トランプ政権は年内の交渉妥結を目指すと発表していますが、多くの専門家は長期化すると見ています。しかし、万が一年内に交渉がまとまり、米国の主張するグローバルセーフガード措置の適用除外規定の撤廃が実現すれば、太陽電池セル・パネル生産国のメキシコは2018年1月頃に決定予定の1974年通商法201条に基づく同製品に対するセーフガード措置の対象となるリスクがあります。

トランプ政権の矛先がメキシコに向いているからといって他の中南米諸国も安心してはいられません。NAFTA再交渉の結果次第では米国の主張する原産地規則の厳格化により、在メキシコ企業が対米輸出製品で使用している原料などの中南米諸国からの調達に影響が生じる可能性があります。たとえば米国の繊維産業が政府に要望している「非原産繊維製品特恵関税割当(TPL)」(一定量であれば域外国からの輸入品であっても、縫製などの製造工程を域内国で行うことにより、協定税率での域内輸出を認める例外措置)の制限が実現すれば、中米・カリブ諸国産の対メキシコ輸出が影響を受けることになります。

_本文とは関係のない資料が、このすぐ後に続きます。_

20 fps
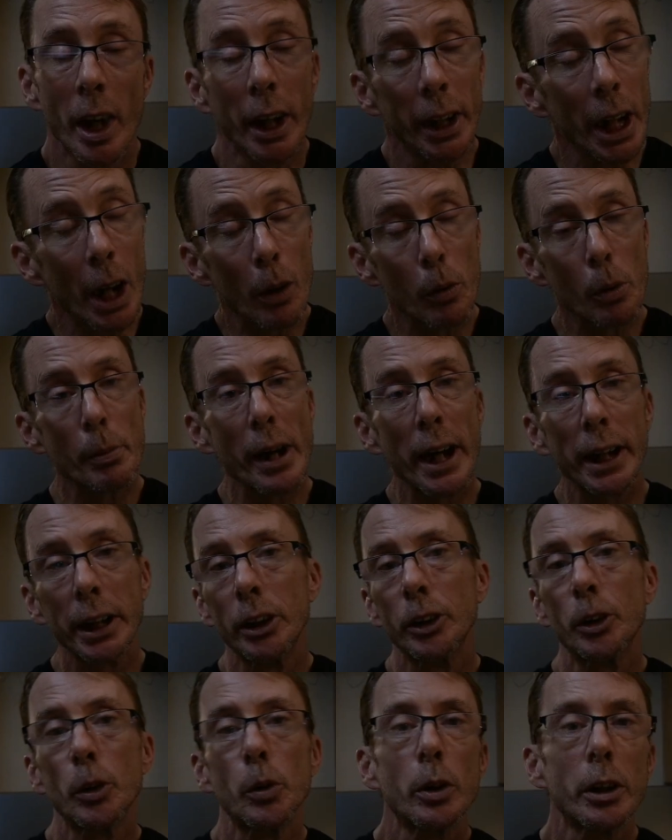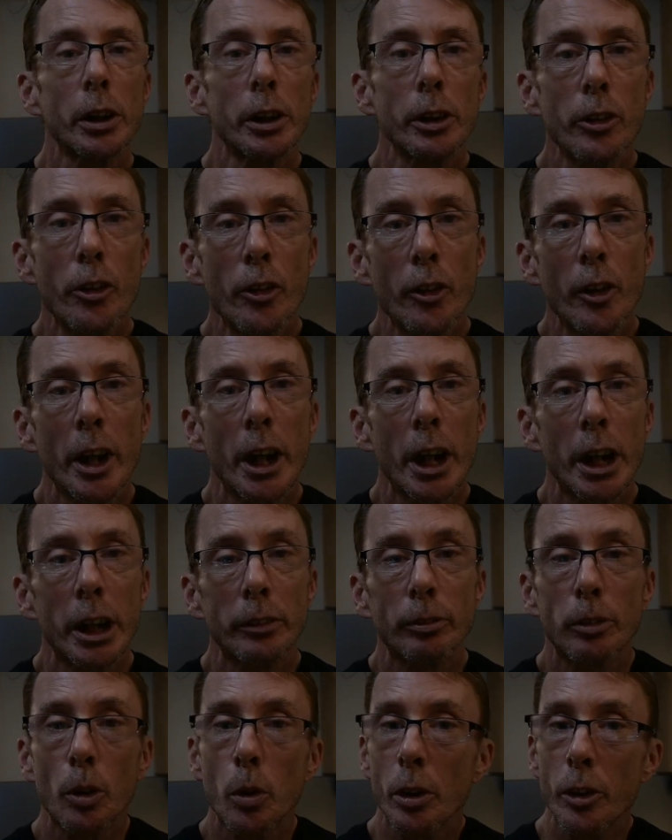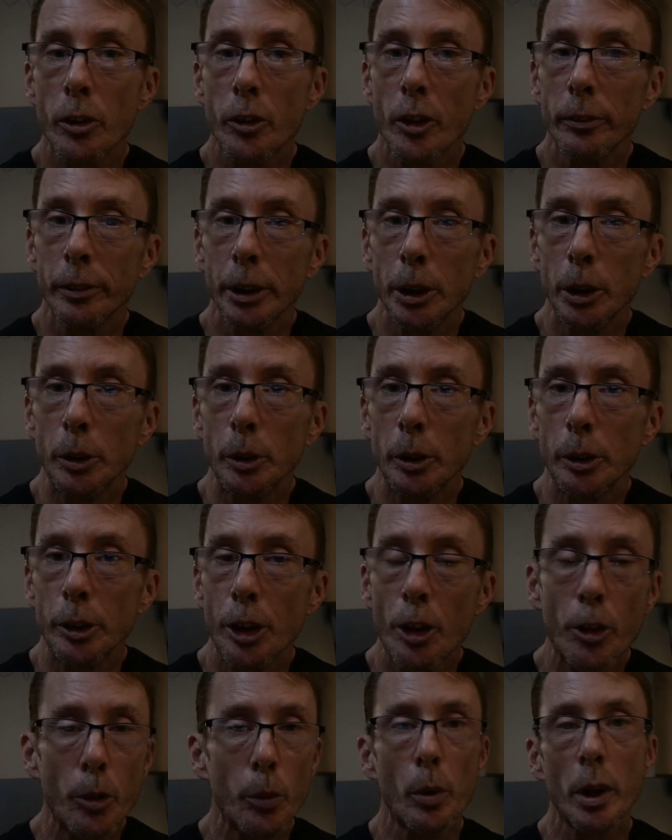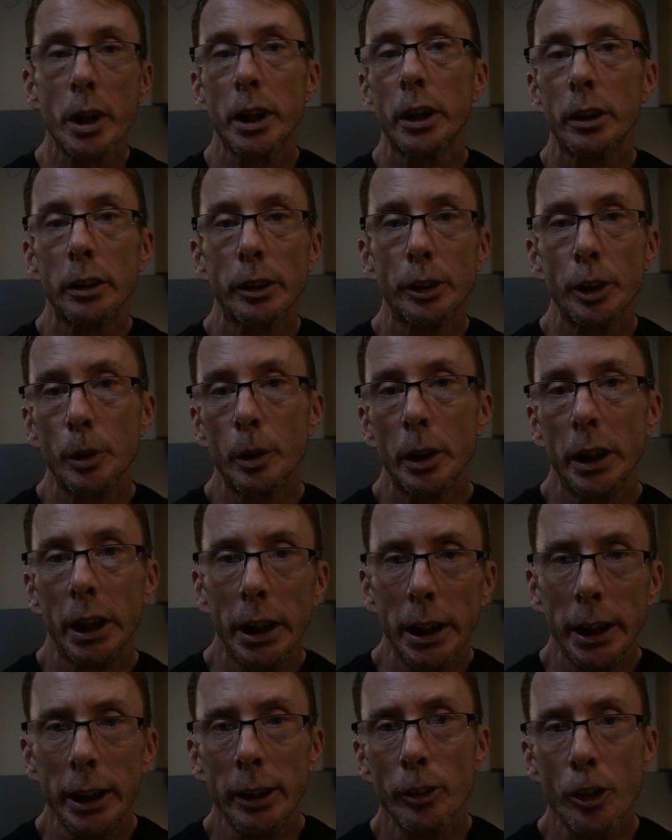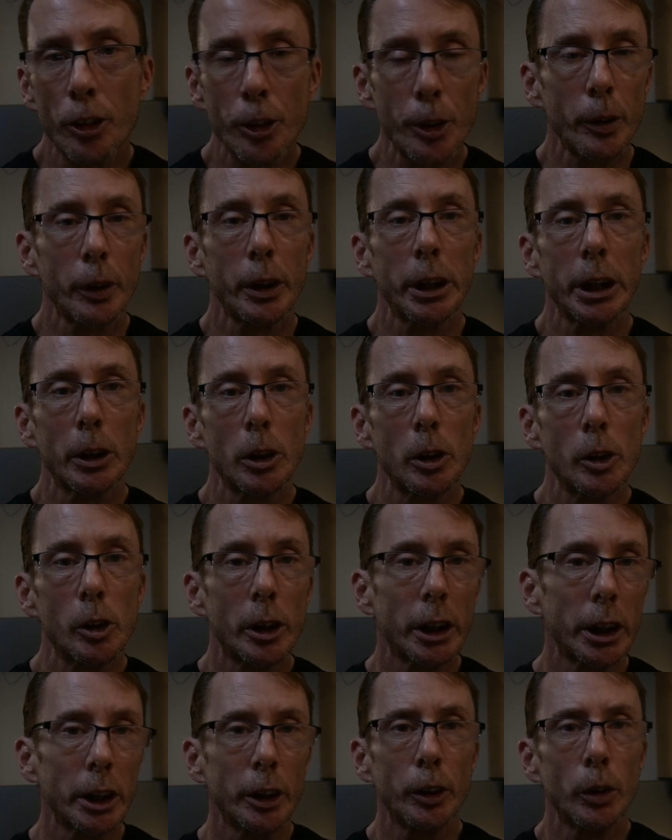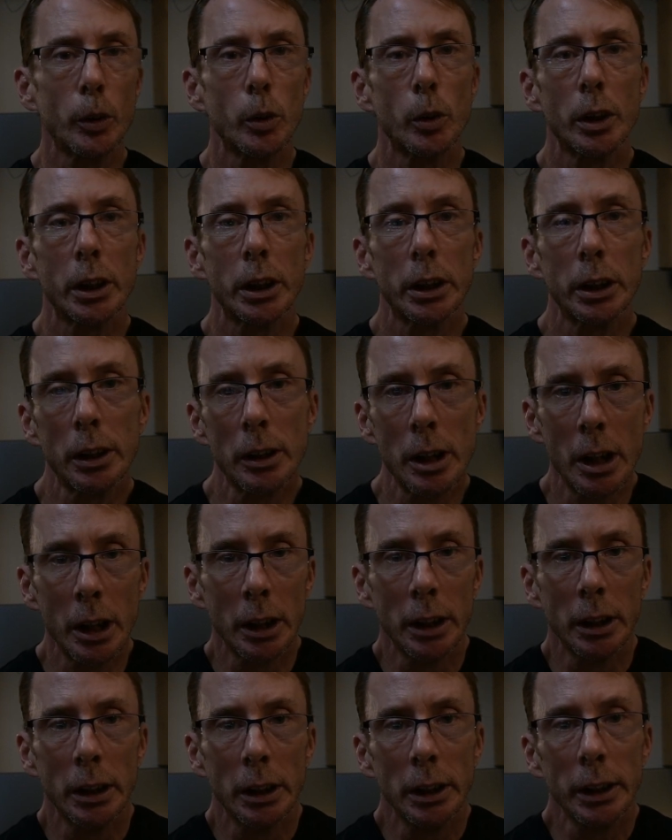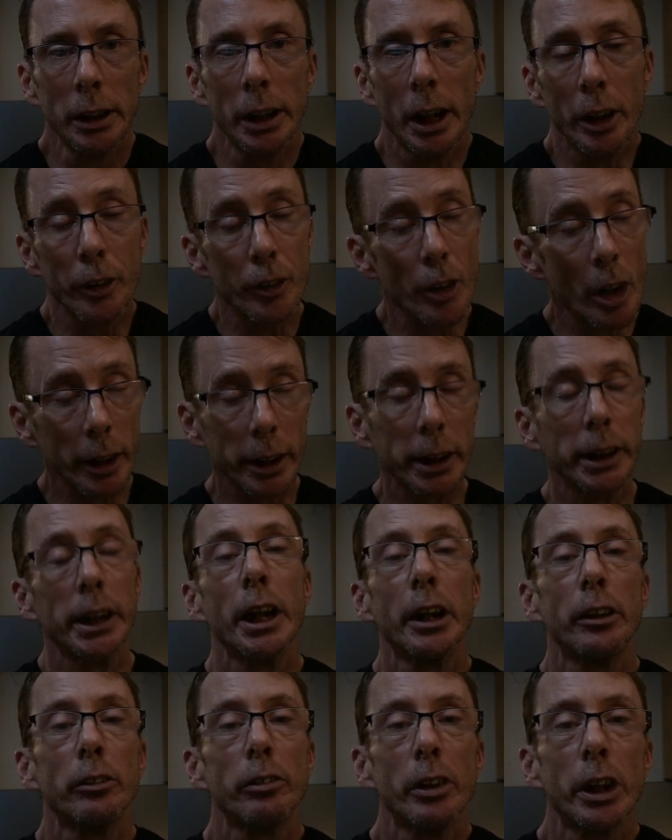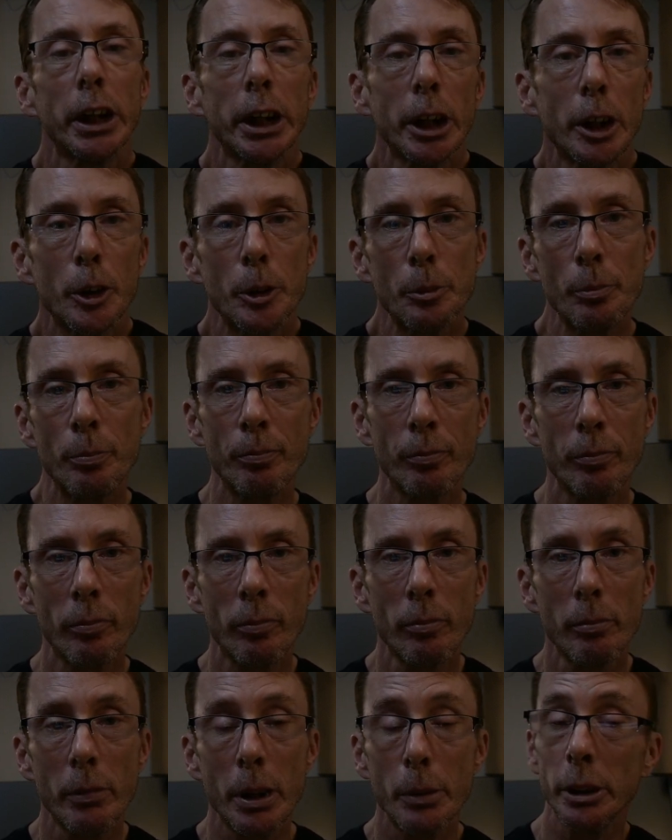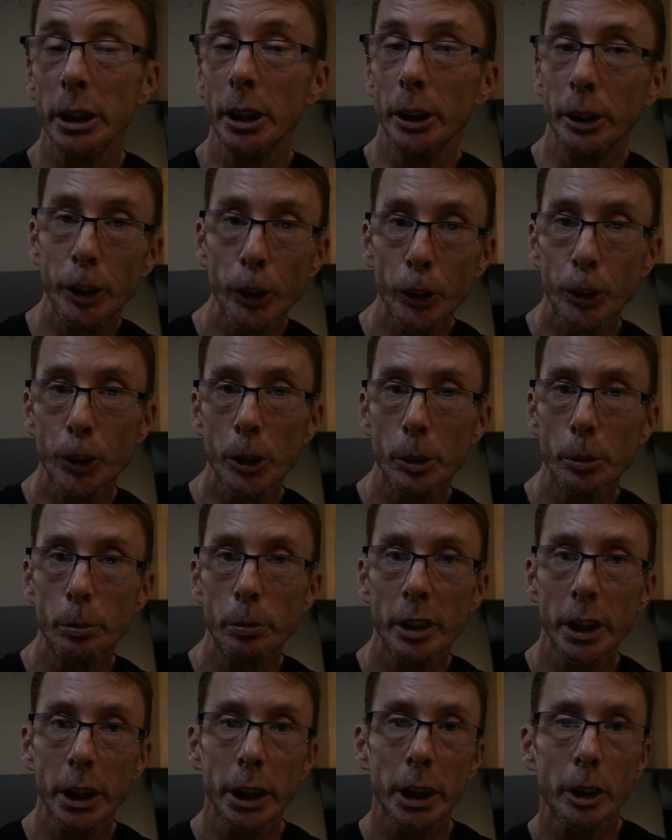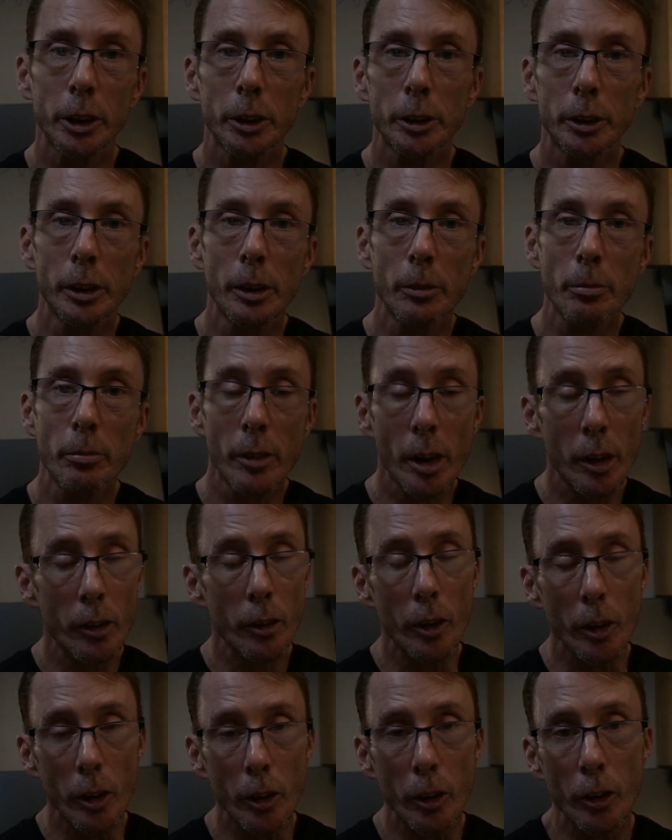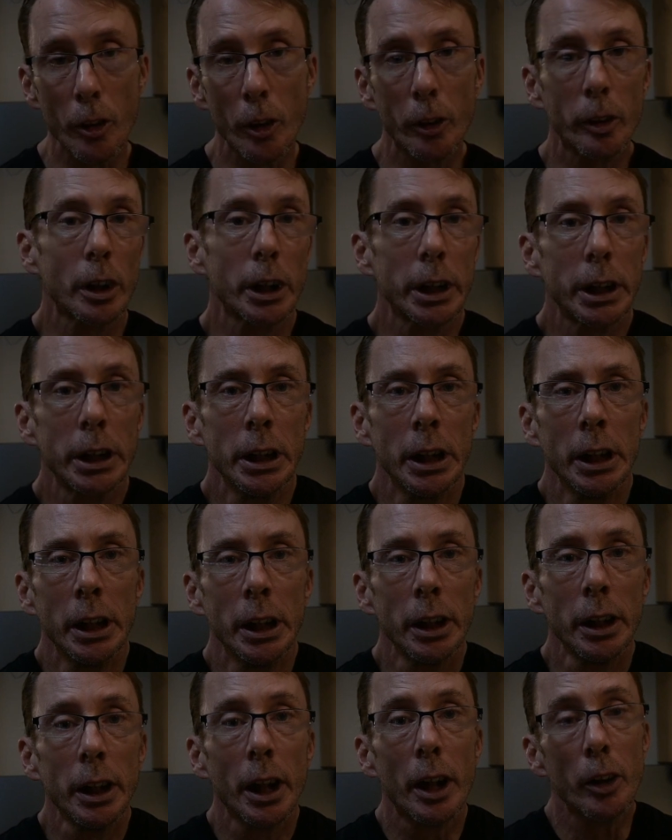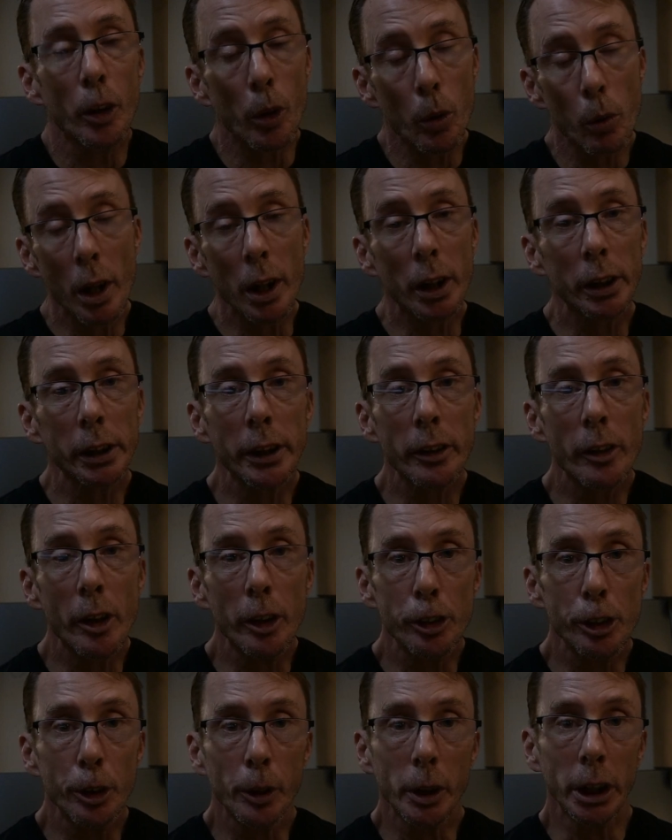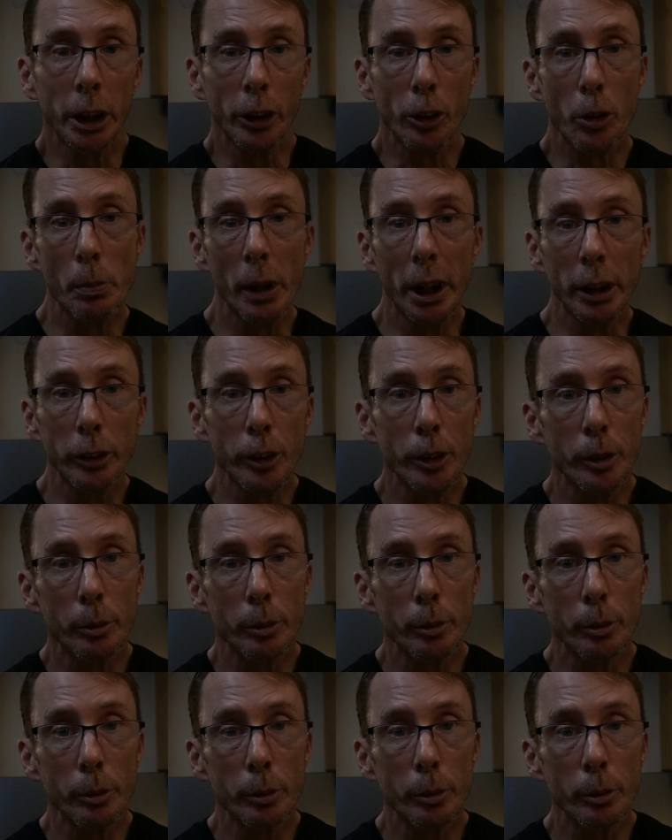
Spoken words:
And now we're back indoors, and of course, if you just want to do an in-studio or indoor talking head video, maybe a YouTube video, this is certainly the quality that you can expect.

NAFTAだけではありません。トランプ政権の貿易救済措置の動きはメキシコ以外の中南米諸国の対米輸出にも影を落としています。1962年通商拡大法232条に基づく安全保障を理由とした鉄鋼製品に対するセーフガード措置の調査が進んでいます。この措置の発動が決定すれば、ブラジルなど南米の鉄鋼生産国の対米輸出が制限される可能性があります。

8月22日には商務省がアルゼンチン産バイオディーゼルに対してCVDの仮決定を下しました。ペンス副大統領が同国に訪問した矢先のことです。税率はアルゼンチン企業により異なり、50.29%から64.17%と設定されました。大豆から作られるアルゼンチン産バイオディーゼルの輸入額は2016年に約12億ドルを記録、過去三年間で9倍程の伸びを見せていました。ウルグアイのエル・オブセルバドール紙によると、関税率15%の引き上げでアルゼンチン産の輸入を止めるに十分であり、上記の税率はかなり高い水準といえます。

このほかにもトランプ政権は3月にはブラジル産シリコンメタルに対するAD・CVD調査、 6月にはコロンビア産クエン酸およびクエン酸塩に対するAD調査を開始しています。

「トランプ警報」はメキシコを超えて次第に南へと届き始めています。在中南米諸国の企業はトランプ政権の動きにこれまで以上に注視する必要がありそうです。